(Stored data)
******

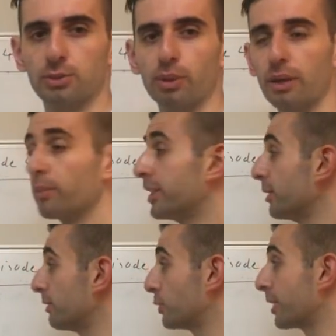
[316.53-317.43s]
way we deal
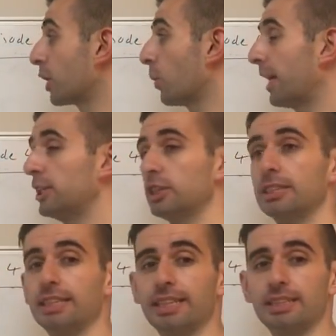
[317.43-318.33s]
with trig
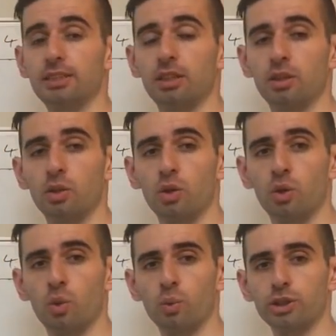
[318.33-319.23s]
equations is
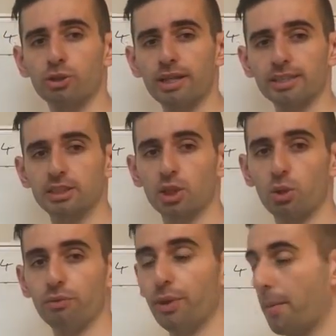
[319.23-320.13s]
we try to
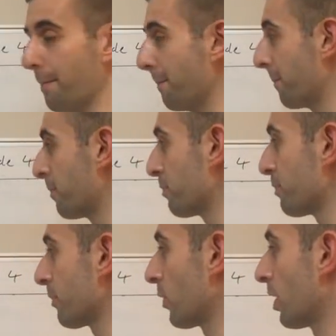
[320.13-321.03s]
solve them
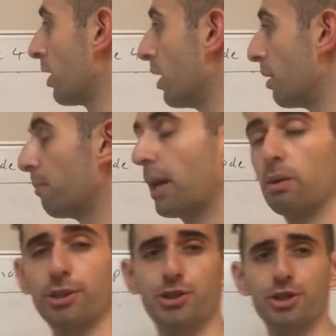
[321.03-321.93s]
by
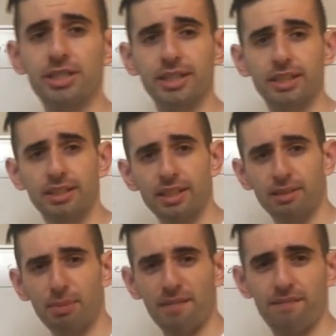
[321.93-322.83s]
reducing
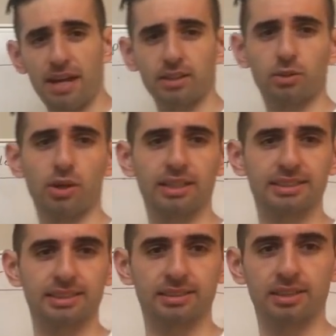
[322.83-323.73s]
it by
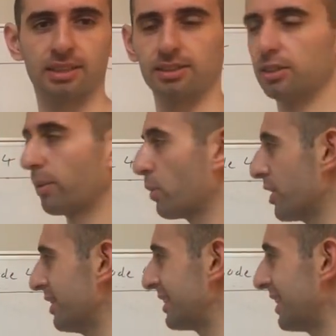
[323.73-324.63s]
factorizing. So we want
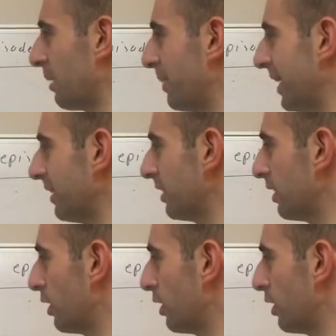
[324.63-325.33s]
to sub in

******

▶ [TASK INSTRUCTIONS]:
Repeat exactly the lines from the one holding "[317.43-318.33s]" through the last line of the entries, both included; the pictures do not belong in the copy.

▶ [THE ANSWER]:
[317.43-318.33s]
with trig
[318.33-319.23s]
equations is
[319.23-320.13s]
we try to
[320.13-321.03s]
solve them
[321.03-321.93s]
by
[321.93-322.83s]
reducing
[322.83-323.73s]
it by
[323.73-324.63s]
factorizing. So we want
[324.63-325.33s]
to sub in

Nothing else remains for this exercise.